No tienes felpa y seda que desplegar desde tu frío central
hasta tus uñas
en una deslumbrante, sinuosa orografía
-otro cuadro sienés con castillo lejano, fortaleza e irrevocable
caballero-,
ni caricia que vuelque su hierba complaciente sobre la pradera,
ni el intenso esplendor que a veces inventaba un relámpago
azul con tu mirada
y que ahora podría esparcir tan largos ríos, tan bellos horizontes,
y hasta los esmaltados y sucesivos cielos de cualquier libro de
horas,
sólo con que lograras olvidar el color de la piedra que te cerró
el camino.
Pero ningún prodigio deja fluir las aguas estancadas.
En tu historia no hay tintas para imprimir el decorado que
anuncie un paraíso,
ni plumajes de fiesta con que vestir un génesis semejante a una
fábula en tu honor
donde instaurar un trono sobre el séptimo día.
Fundaciones de arena, muros crepusculares para el exilio y el
olvido,
lugares destemplados como el viento que pasa bajo las alas de la
ausencia.
Puedes volcar tu inmenso depósito de insomnios hasta la borra del
final
o volver del revés todas las envolturas que adoptó la nostalgia:
no encontrarás ni brizna de verdor ni hebra que se anude a la
esperanza.
Tu imagen, una sombra de áspero desencanto.

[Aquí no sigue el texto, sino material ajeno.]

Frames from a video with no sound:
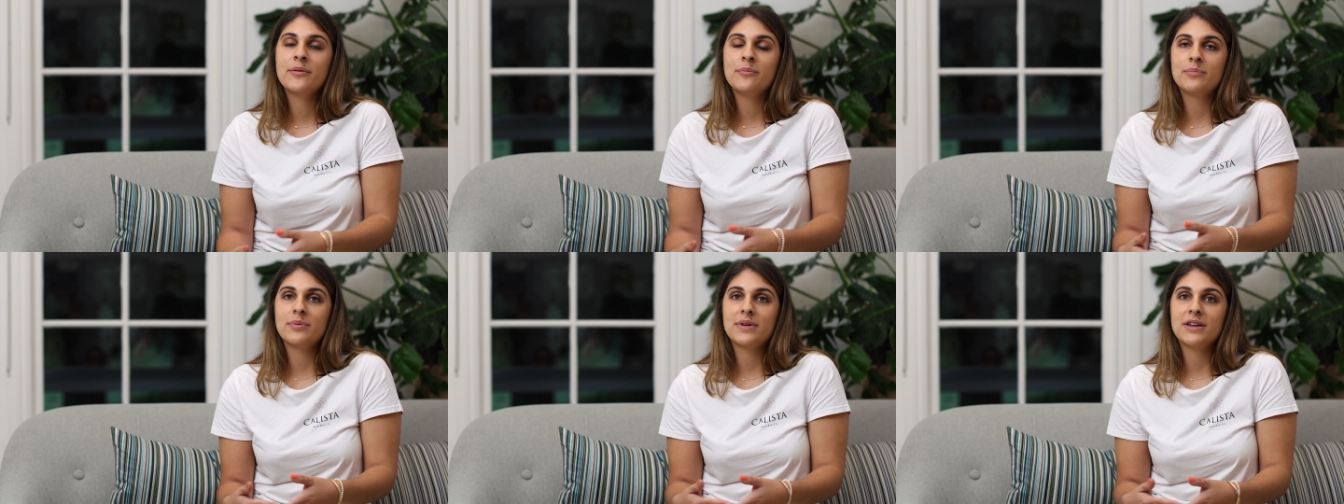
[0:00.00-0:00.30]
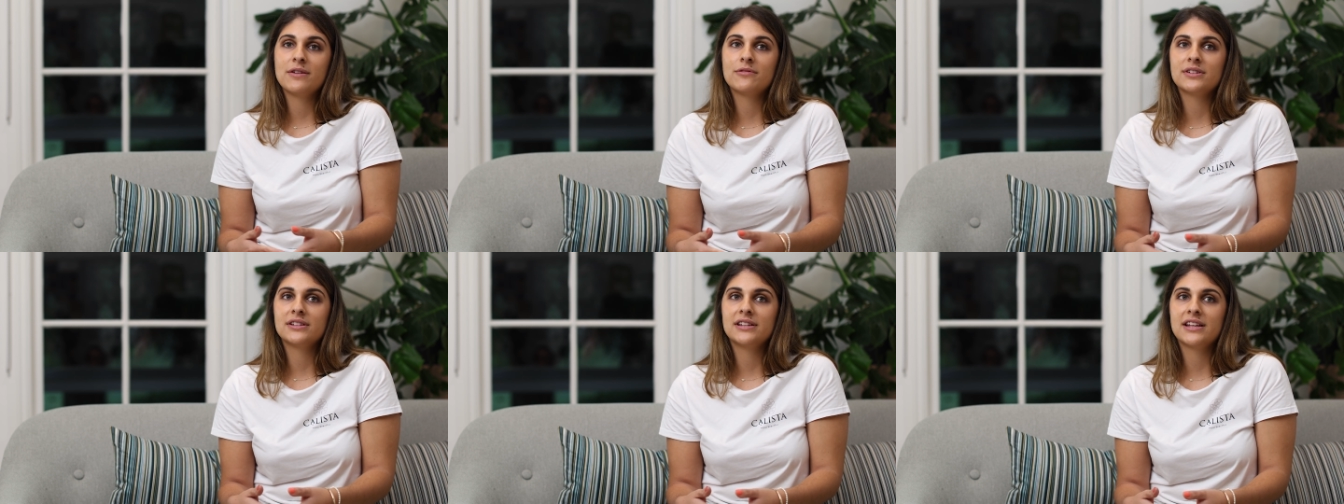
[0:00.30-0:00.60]

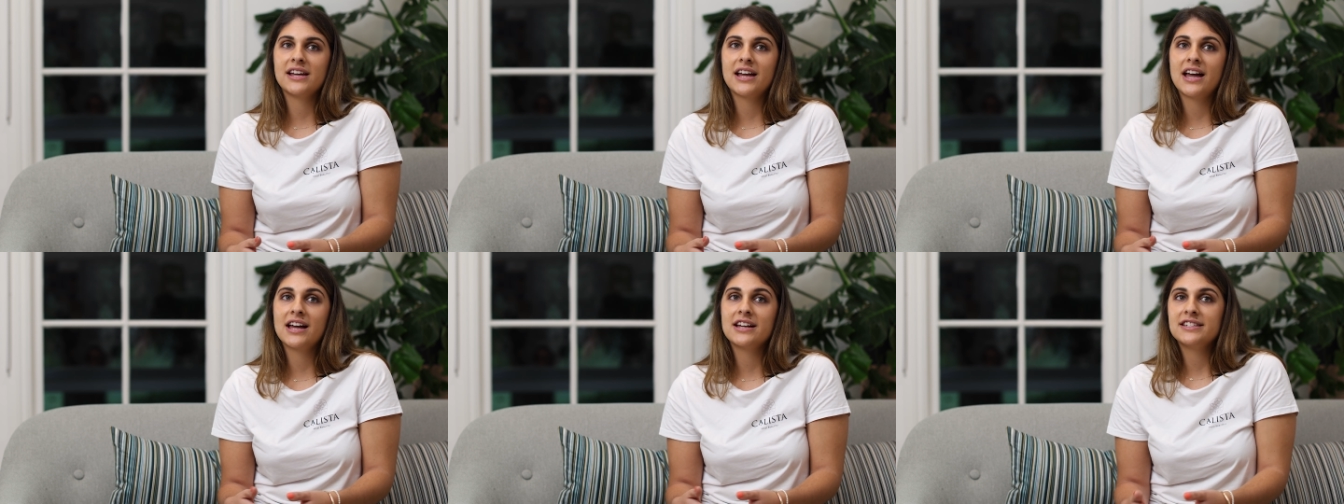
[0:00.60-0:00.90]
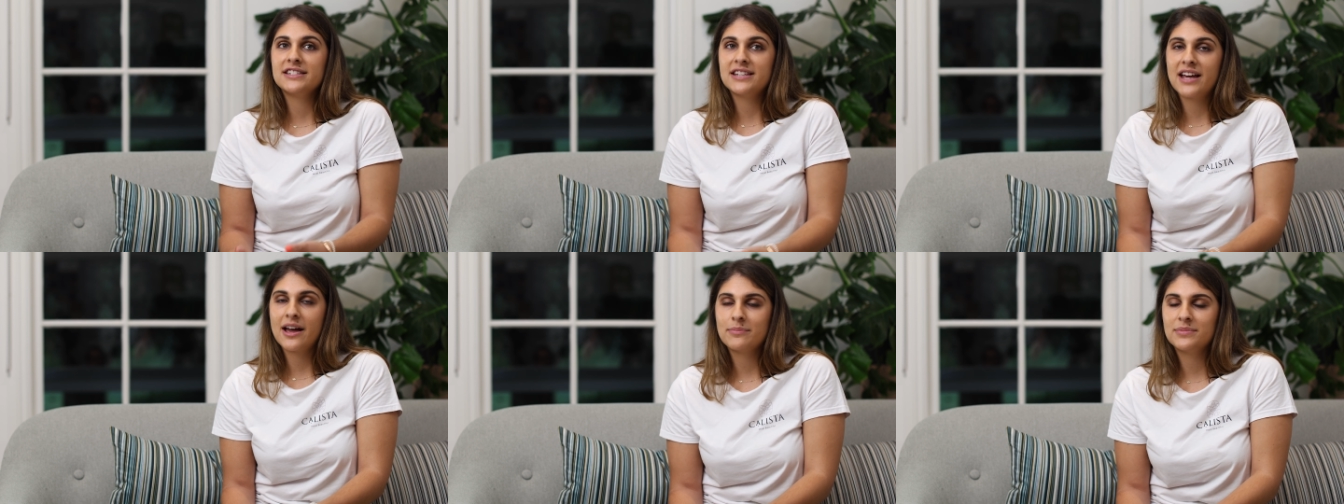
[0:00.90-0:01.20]
be really
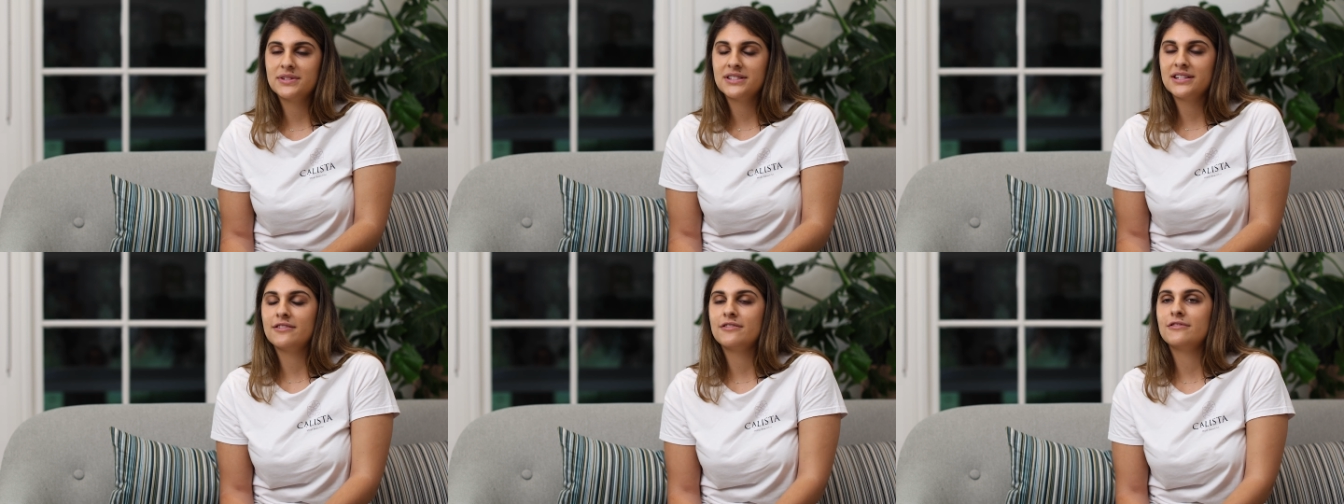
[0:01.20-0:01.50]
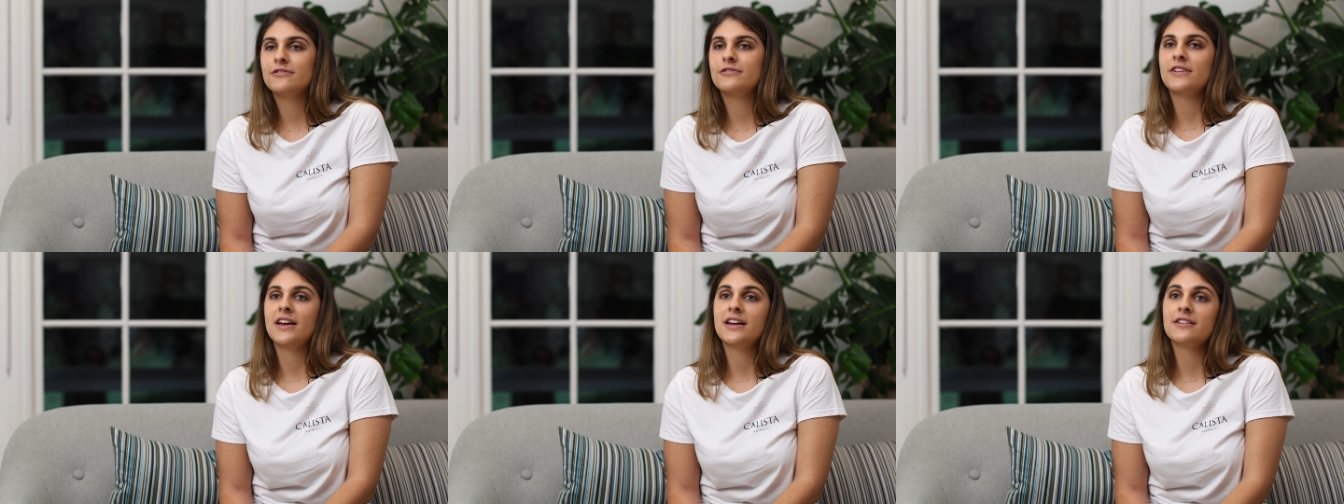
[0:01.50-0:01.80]

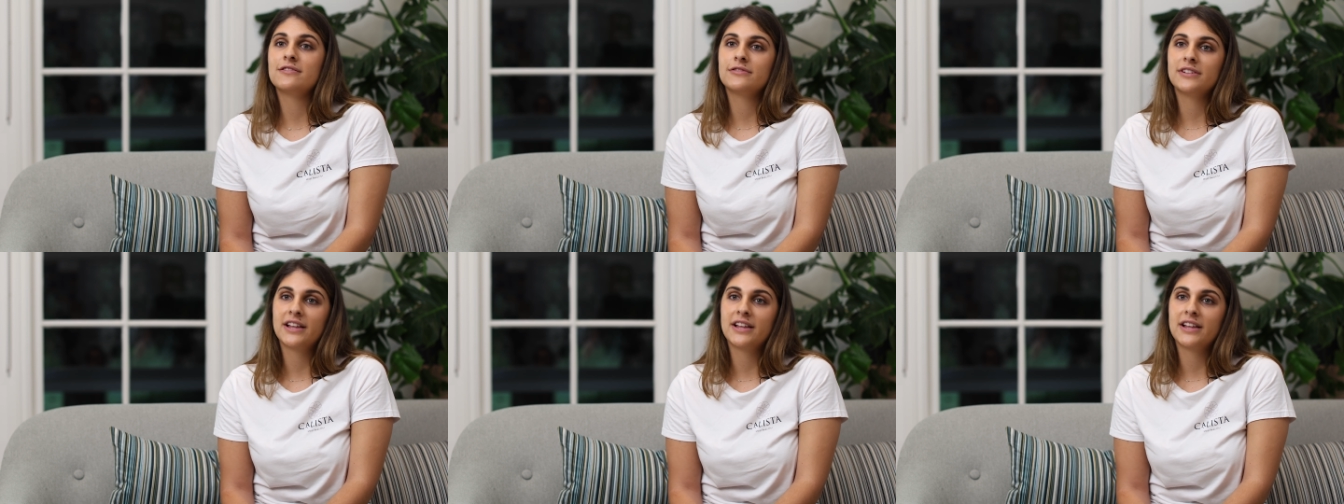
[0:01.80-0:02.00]
adaptive and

Tu semejanza, una desgarradura

Olga Orozco
(1920 – 1999).
Poeta argentina. Perteneció a la generación denominada Tercera Vanguardia, y se inspiró profundamente en el legado de artistas como Arthur Rimbaud y Charles Baudelaire. Publicó más de diez poemarios, entre los que se encuentran Cantos a Berenice y La noche a la deriva. Su obra ha sido traducida a varios idiomas y distinguida, entre otros, con los premios: «Premio Nacional de Poesía» en 1988, «Láurea de Poesía de la Universidad de Turín», «Premio Gabriela Mistral» y «Premio de Literatura Latinoamericana Juan Rulfo» 1998.